I think our institutions may be made up of this kind of guy, all the way down—an empty yes man, who hates everybody only a teeny bit less than he hates himself. A pathetic Nosferatu instead of a suave Dracula. I think Vampire’s Kiss is neat in how it shares that terror and self-loathing evenly across its setting and characters.

Something about living in a system—an office, a city, the patriarchy—turns us all into undead creatures of the night, with even the sympathetic Alva taking on some vampiric traits. After Peter violates her, she cocoons herself in her bed all day, afraid of light and the human world outside—a far sadder incarnation of a monster’s infectious bite.

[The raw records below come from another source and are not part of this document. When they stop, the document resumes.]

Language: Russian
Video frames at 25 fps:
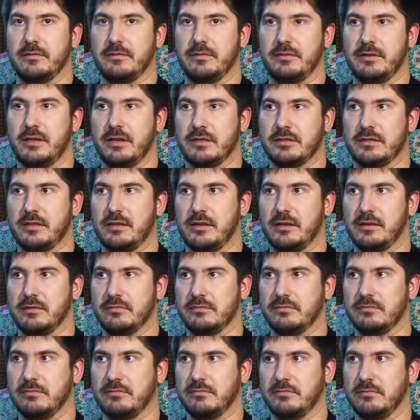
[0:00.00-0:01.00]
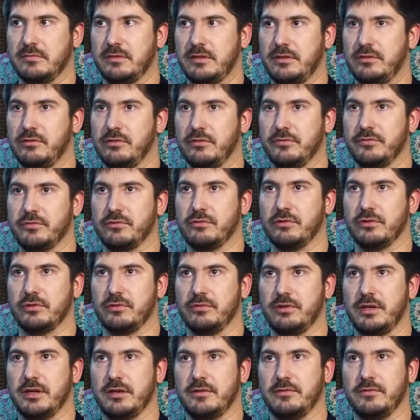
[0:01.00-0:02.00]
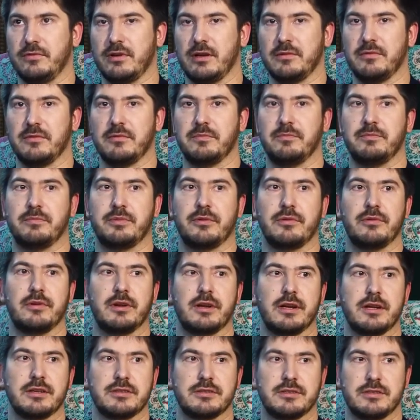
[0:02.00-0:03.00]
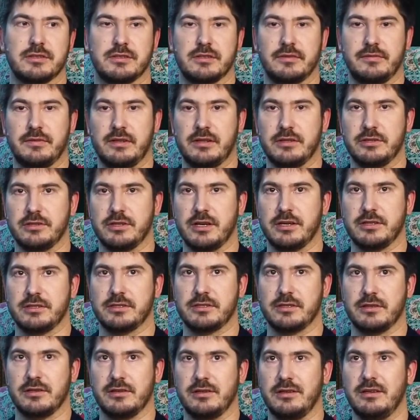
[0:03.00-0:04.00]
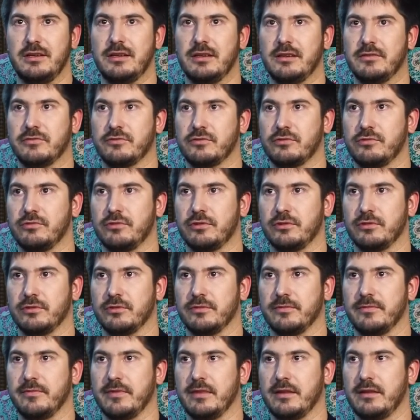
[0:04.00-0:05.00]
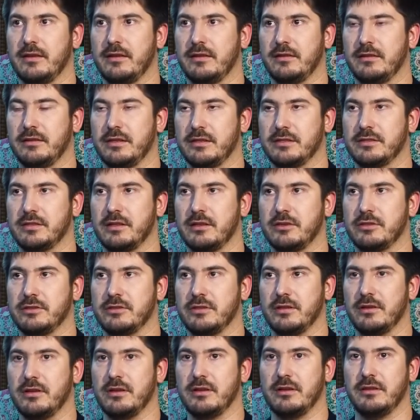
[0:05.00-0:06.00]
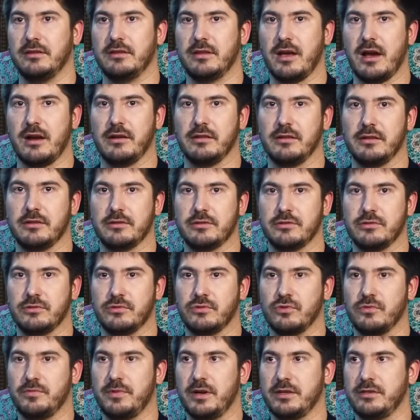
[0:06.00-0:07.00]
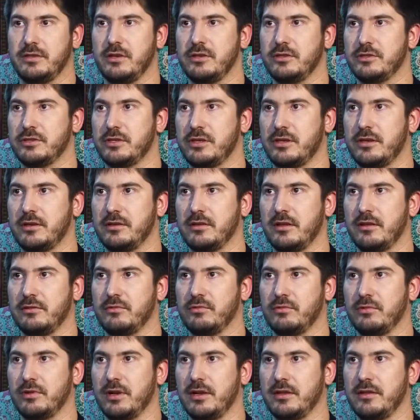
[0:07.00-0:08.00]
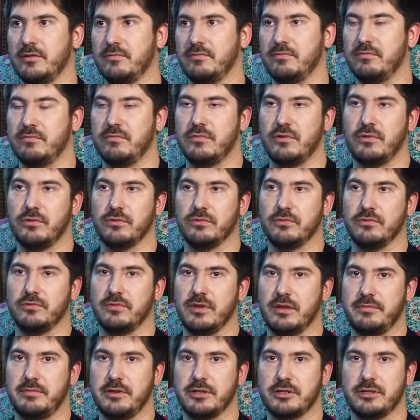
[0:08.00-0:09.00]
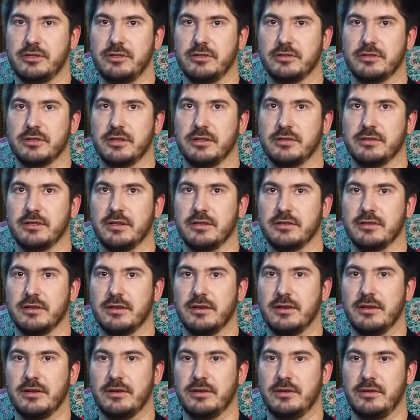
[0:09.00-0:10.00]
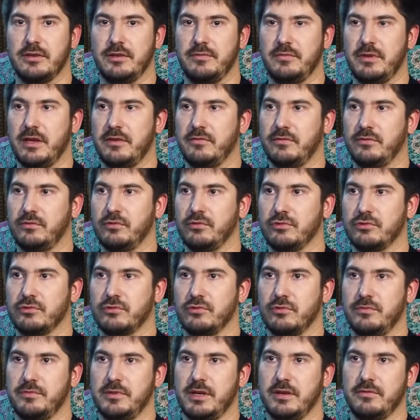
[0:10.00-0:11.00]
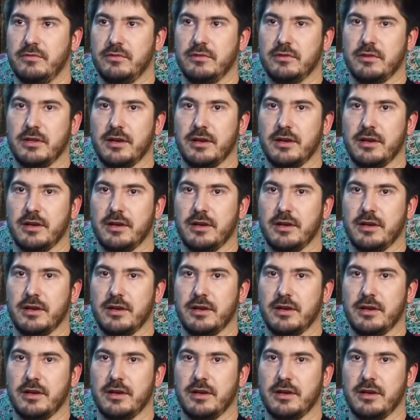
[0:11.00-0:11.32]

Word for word: если идем в сторону некого как бы, прогресса, цивилизации или в сторону достаточно наглых социопатических натур, они могут в лобешник сказать, имея в виду, что у меня вот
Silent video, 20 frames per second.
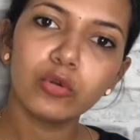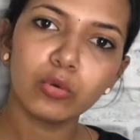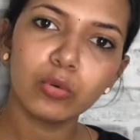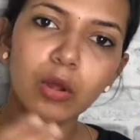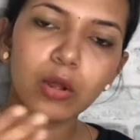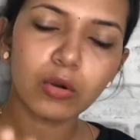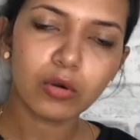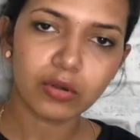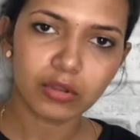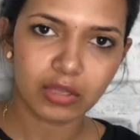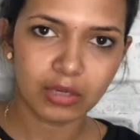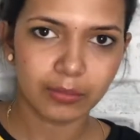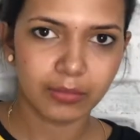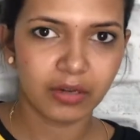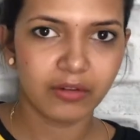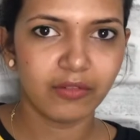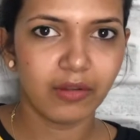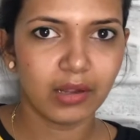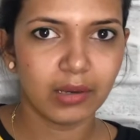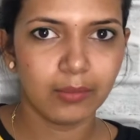ரூபா கொடுத்து
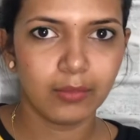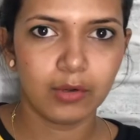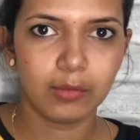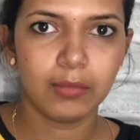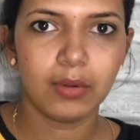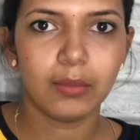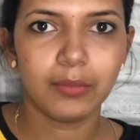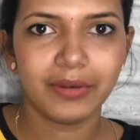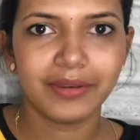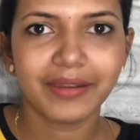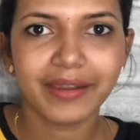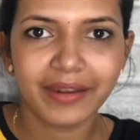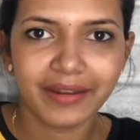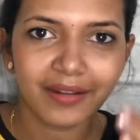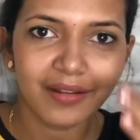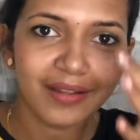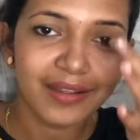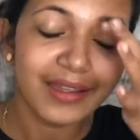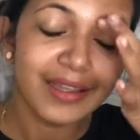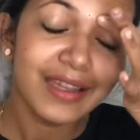நம்மளால் வாங்க முடியுமா அப்படின்னு
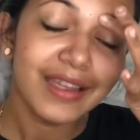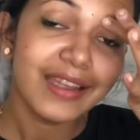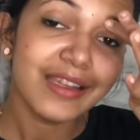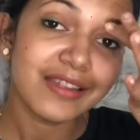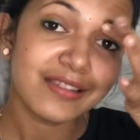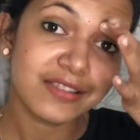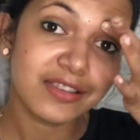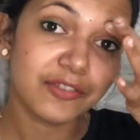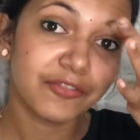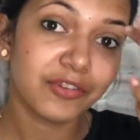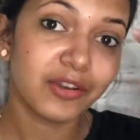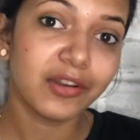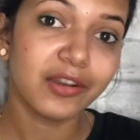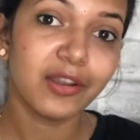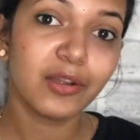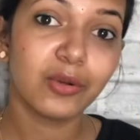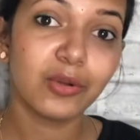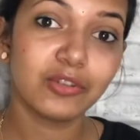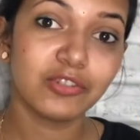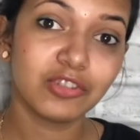கேட்டால் இட்ஸ்
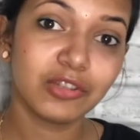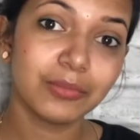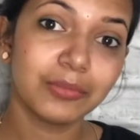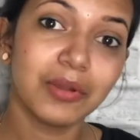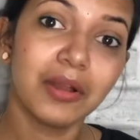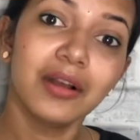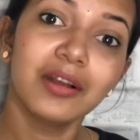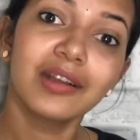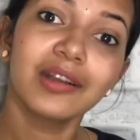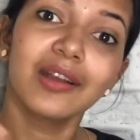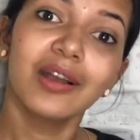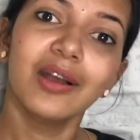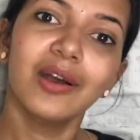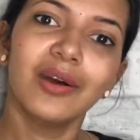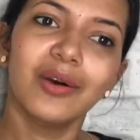டெஃபினெட்லி கொஷின் மார்க்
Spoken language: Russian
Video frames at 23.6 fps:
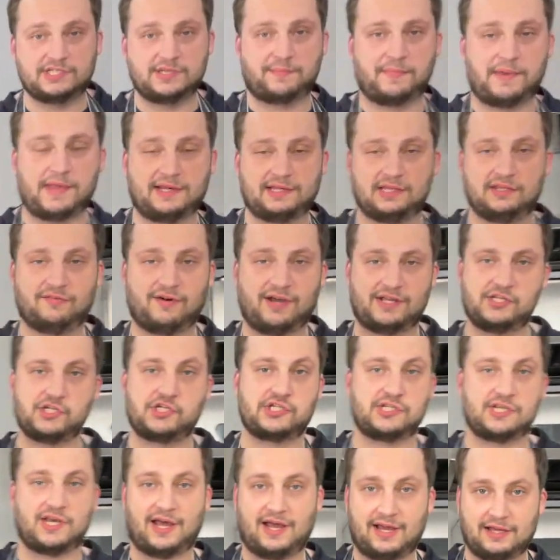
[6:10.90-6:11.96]
теперь два
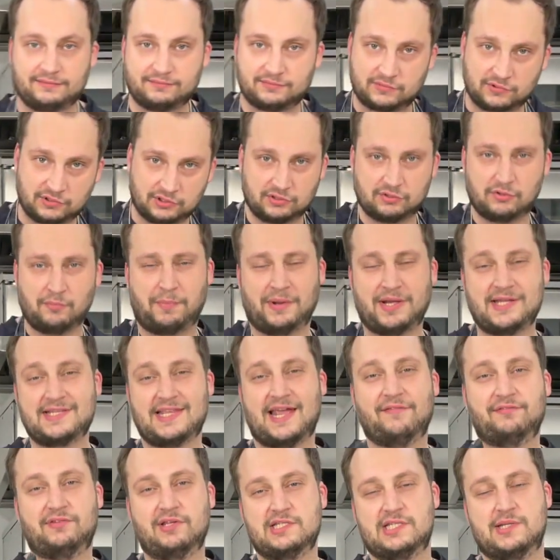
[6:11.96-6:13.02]
часа, ну
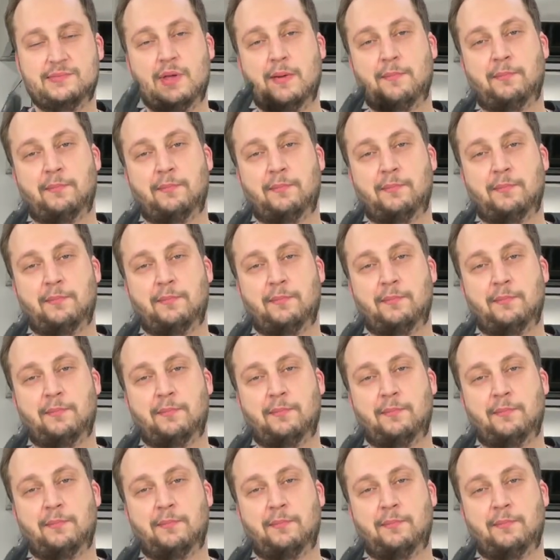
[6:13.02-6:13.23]
поставьте себе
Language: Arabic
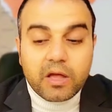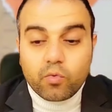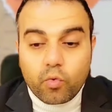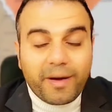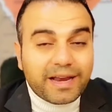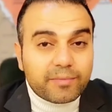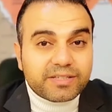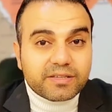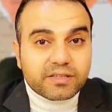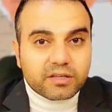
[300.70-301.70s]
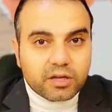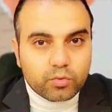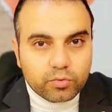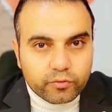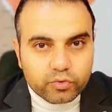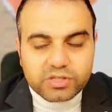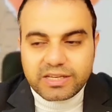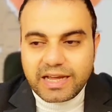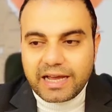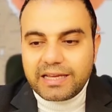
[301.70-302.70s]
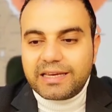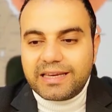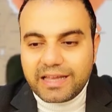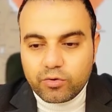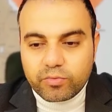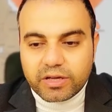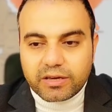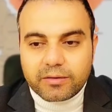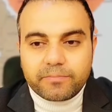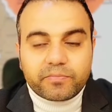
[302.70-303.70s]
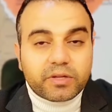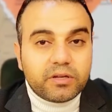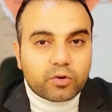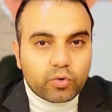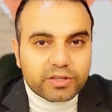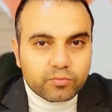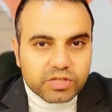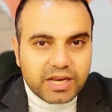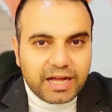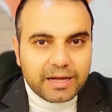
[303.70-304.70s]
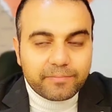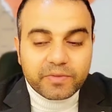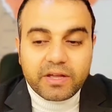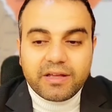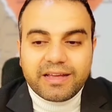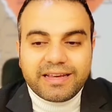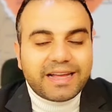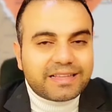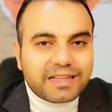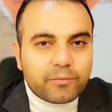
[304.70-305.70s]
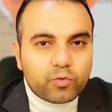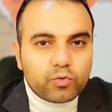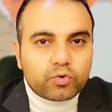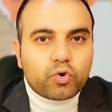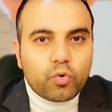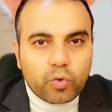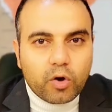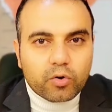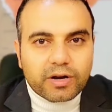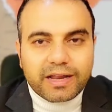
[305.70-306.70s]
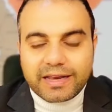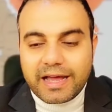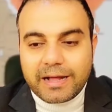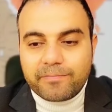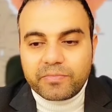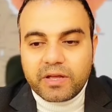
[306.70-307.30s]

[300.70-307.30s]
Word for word: ومعنى بسط السيطره والنفوذ يعني لا يمكن للقوات المسلحه انها تدعم وجود قوه اخرى لانها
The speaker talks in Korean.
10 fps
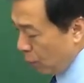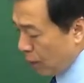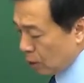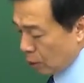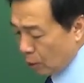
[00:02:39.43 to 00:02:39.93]

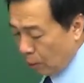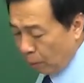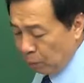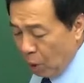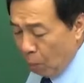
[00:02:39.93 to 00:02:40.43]
위해서
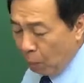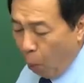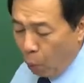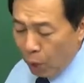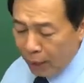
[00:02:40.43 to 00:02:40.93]

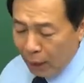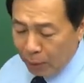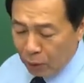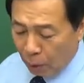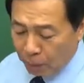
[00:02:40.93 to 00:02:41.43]
뭐를
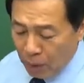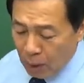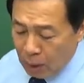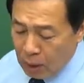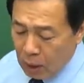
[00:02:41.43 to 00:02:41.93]
하냐면요.
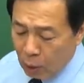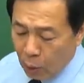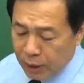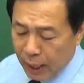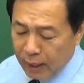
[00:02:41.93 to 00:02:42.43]

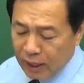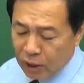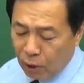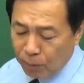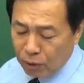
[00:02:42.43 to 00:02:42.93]
근로자의
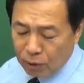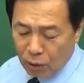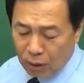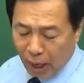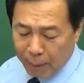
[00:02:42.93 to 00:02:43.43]
직업
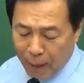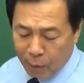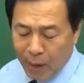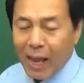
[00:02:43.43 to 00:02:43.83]
능력 개발과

Another coworker, in a laughably flat line reading, complains that after a long week at the agency, she can’t wait to stay in and sleep all weekend. By the time Peter is racing about declaring himself a vampire and begging passersby to stake him in the heart, the world really is a vampire, sent to drain. And Cage is its ambassador, visiting from another dimension to teach us our ABCs.